InsuranceLake Developer Guide

This section provides details for developing with InsuranceLake.

Contents

Local AWS CDK Deployment

Reference the AWS CDK Instructions for standard AWS CDK project setup.

Prerequisites include:

  • Python (Python 3.9 or later, Python 3.12 recommended)
  • Node.js (CDK uses Node.js)

Local AWS Glue and Apache Spark Development

To setup a local AWS Glue and Apache Spark environment for testing, use the AWS-provided Glue Docker container image which can be retrieved from the AWS Glue Dockerhub repository. Ensure you use the right tag for the version of AWS Glue used in the stack (currently v4).

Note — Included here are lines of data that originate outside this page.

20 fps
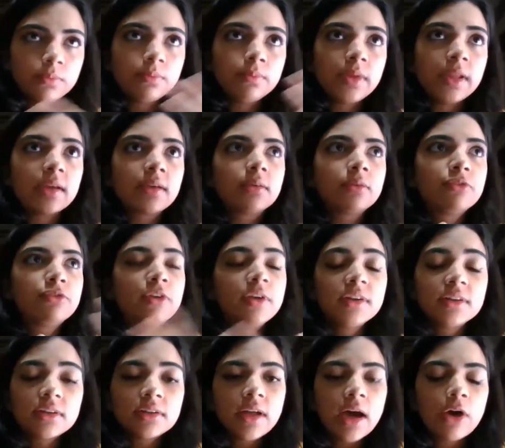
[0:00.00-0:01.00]
like
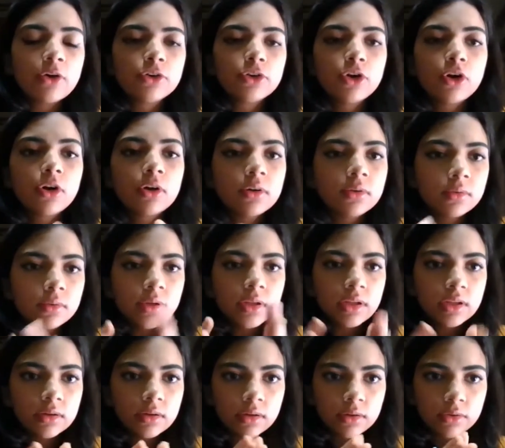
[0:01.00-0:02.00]
filtered out your
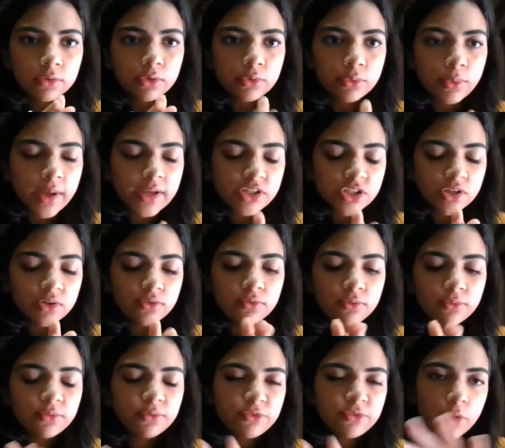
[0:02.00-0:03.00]

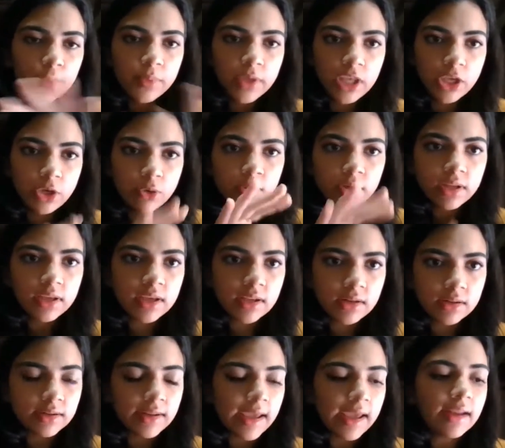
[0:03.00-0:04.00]
question from equity
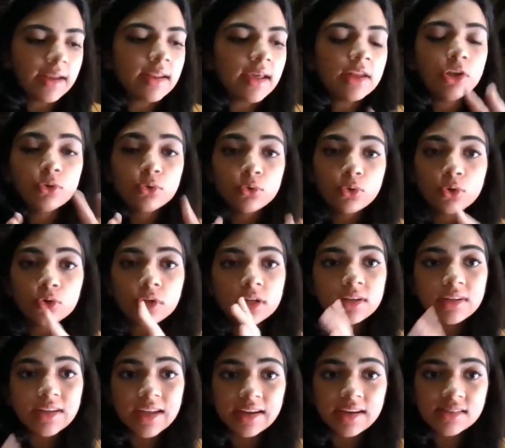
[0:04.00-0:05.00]
and debt, and you know
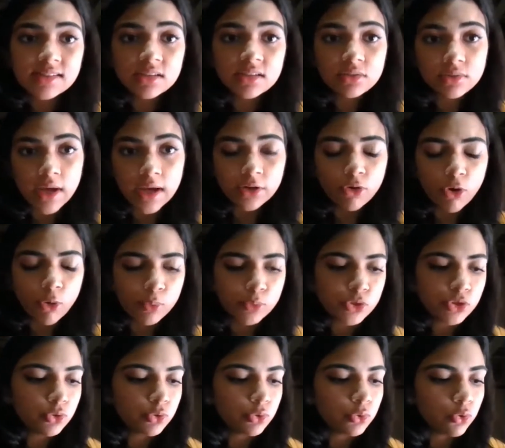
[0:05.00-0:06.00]
that debt is the right
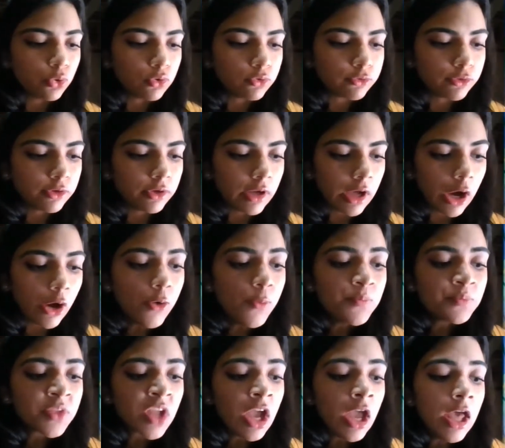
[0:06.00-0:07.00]
option to go for now.
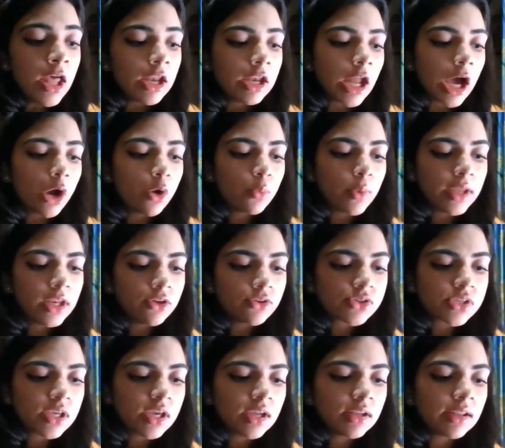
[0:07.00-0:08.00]
Now when you
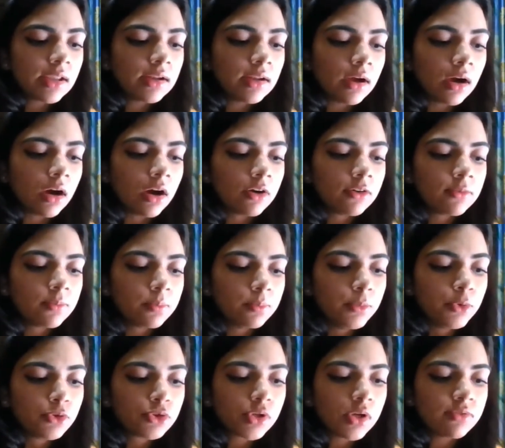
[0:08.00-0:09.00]
say that
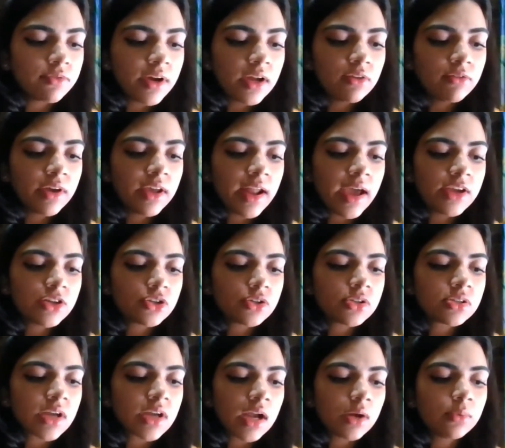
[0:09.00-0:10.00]
mutual fund where I should
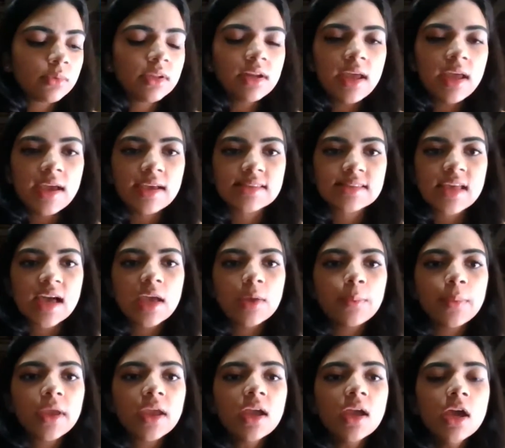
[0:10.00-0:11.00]
start with an
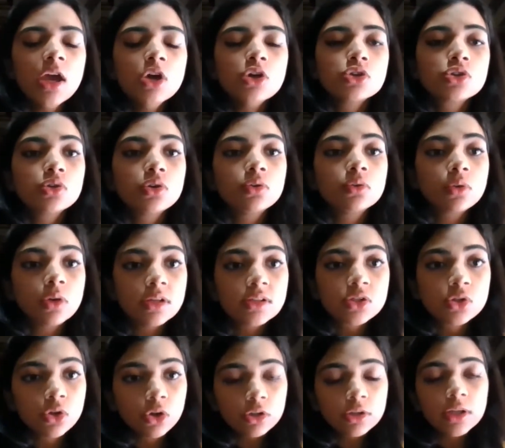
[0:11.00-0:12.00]
SIP, so it's
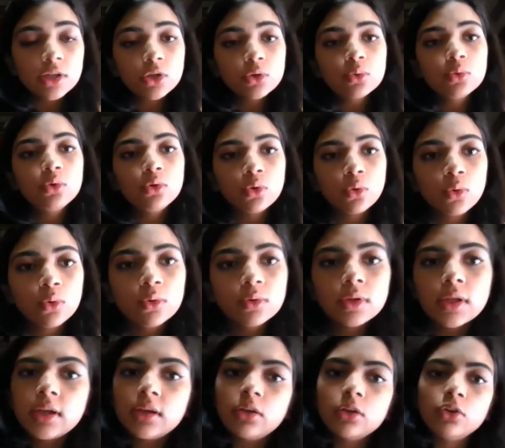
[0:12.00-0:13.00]
good that you know
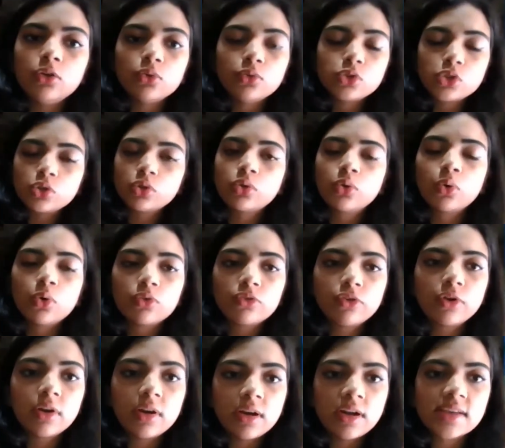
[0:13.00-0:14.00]
that you should go
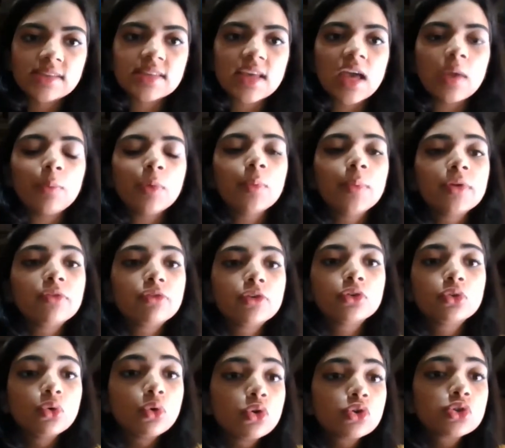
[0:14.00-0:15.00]
for an SIP. But for
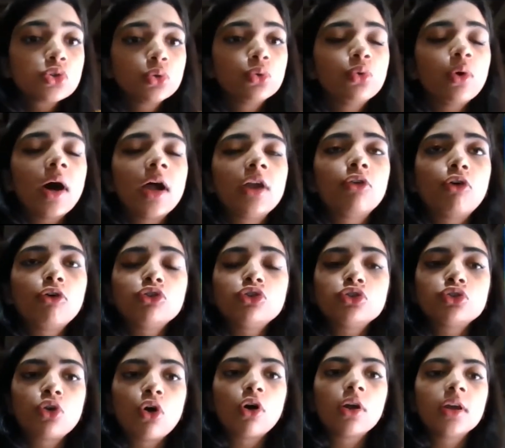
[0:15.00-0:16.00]
those who are not
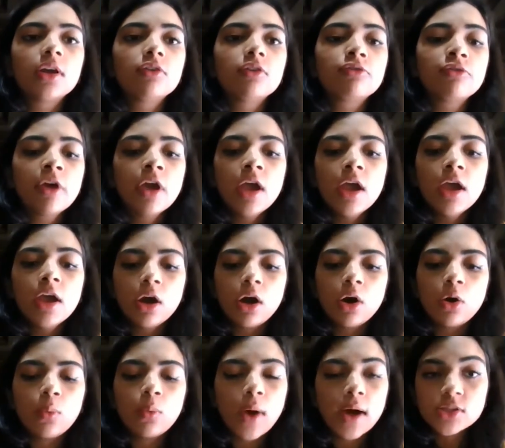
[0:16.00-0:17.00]
sure if
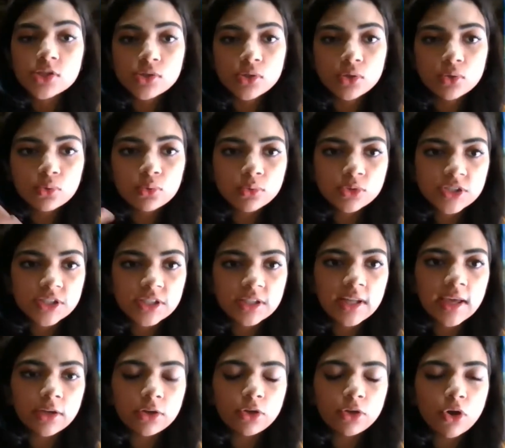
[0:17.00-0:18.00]
once you
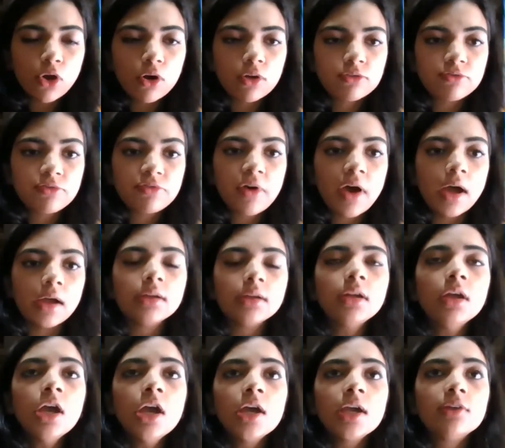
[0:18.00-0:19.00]
select your fund,
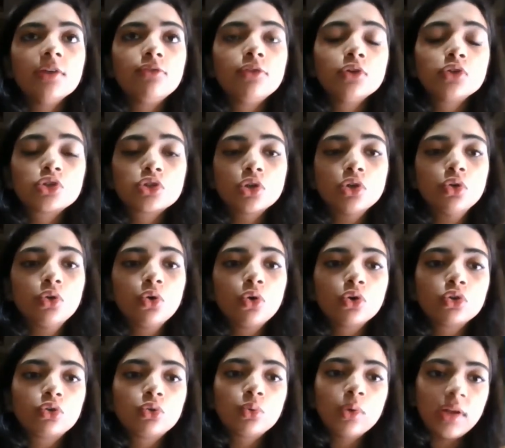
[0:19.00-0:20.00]
if you should go
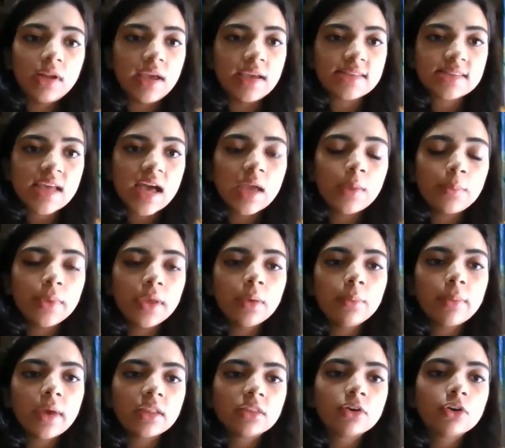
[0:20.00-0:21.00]
through an SIP
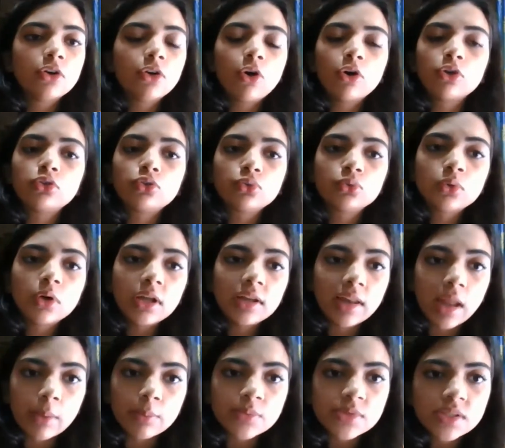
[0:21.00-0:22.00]
method or through a
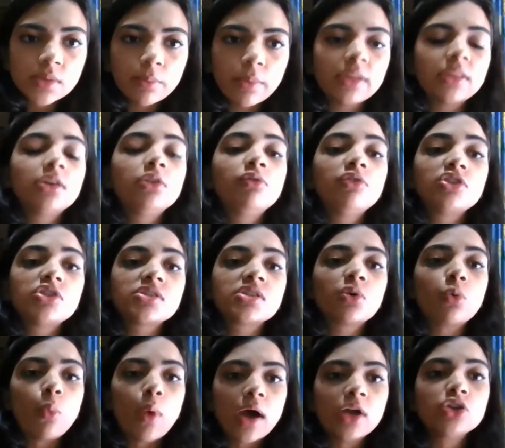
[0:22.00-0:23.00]
lump sum method, which is
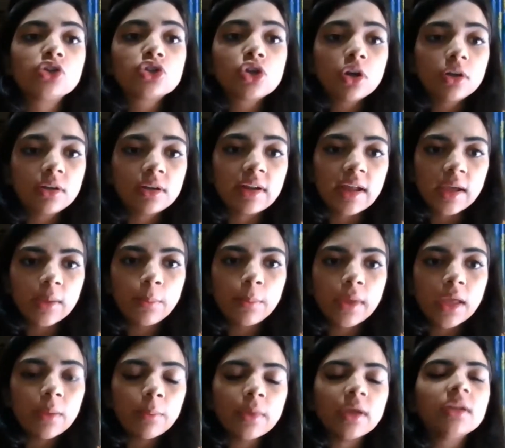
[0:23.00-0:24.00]
a one shot direct
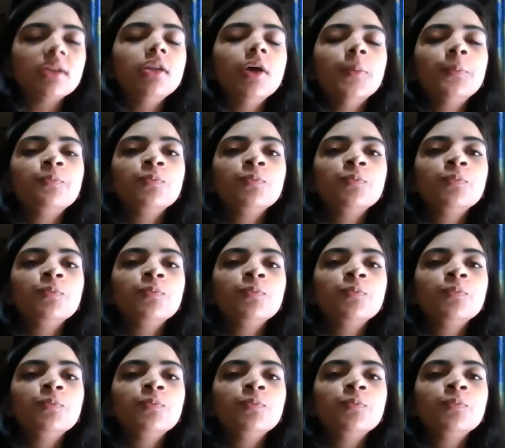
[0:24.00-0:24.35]
payment,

For detailed instructions on setting up a local AWS Glue and Apache Spark environment, refer to the following guides:

AWS Glue Data Quality is not available in the AWS Glue Docker images.

Local Apache Iceberg Development

Local development and testing of Apache Iceberg tables is possible using the AWS-provided Glue Docker container. To enable this capability, the Docker container needs one or two additional libraries.

  1. Spark with Scala runtime Jar
  2. aws-bundle Jar
    • Required for integration testing or local running and debugging with an AWS session

Both JAR files can be downloaded from the Apache Iceberg Releases page. The last versions known to work with AWS Glue 4.0 are iceberg-spark-runtime-3.3_2.12-1.5.2.jar and iceberg-aws-bundle-1.5.2.jar.

To enable these libraries, copy them to the /home/glue_user/spark/jars/ location in the AWS Glue Docker image.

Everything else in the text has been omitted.